Analyzing the Enron Data: Frequency Distribution, Page Rank and Document Clustering by Sujit Pal.
From the post:
I’ve been using the Enron Dataset for a couple of projects now, and I figured that it would be interesting to see if I could glean some information out of the data. One can of course simply read the Wikipedia article, but that would be too easy and not as much fun :-).
My focus on this analysis is on the “what” and the “who”, ie, what are the important ideas in this corpus and who are the principal players. For that I did the following:
- Extracted the words from Lucene’s inverted index into (term, docID, freq) triples. Using this, I construct a frequency distribution of words in the corpus. Looking at the most frequent words gives us an idea of what is being discussed.
- Extract the email (from, {to, cc, bcc}) pairs from MongoDB. Using this, I piggyback on Scalding’s PageRank implementation to produce a list of emails by page rank. This gives us an idea of the “important” players.
- Using the triples extracted from Lucene, construct tuples of (docID, termvector), then cluster the documents using KMeans. This gives us an idea of the spread of ideas in the corpus. Originally, the idea was to use Mahout for the clustering, but I ended up using Weka instead.
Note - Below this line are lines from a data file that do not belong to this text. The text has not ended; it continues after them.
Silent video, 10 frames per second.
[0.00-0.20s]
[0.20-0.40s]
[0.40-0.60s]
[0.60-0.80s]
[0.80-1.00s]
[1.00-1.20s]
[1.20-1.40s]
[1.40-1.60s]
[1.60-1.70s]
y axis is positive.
I also wanted to get more familiar with Scalding beyond the basic stuff I did before, so I used that where I would have used Hadoop previously. The rest of the code is in Scala as usual.
Good practice for discovery of the players and main ideas when the “fiscal cliff” document set “leaks,” as you know it will.
Relationships between players and their self-serving recountings versus the data set will make an interesting topic map.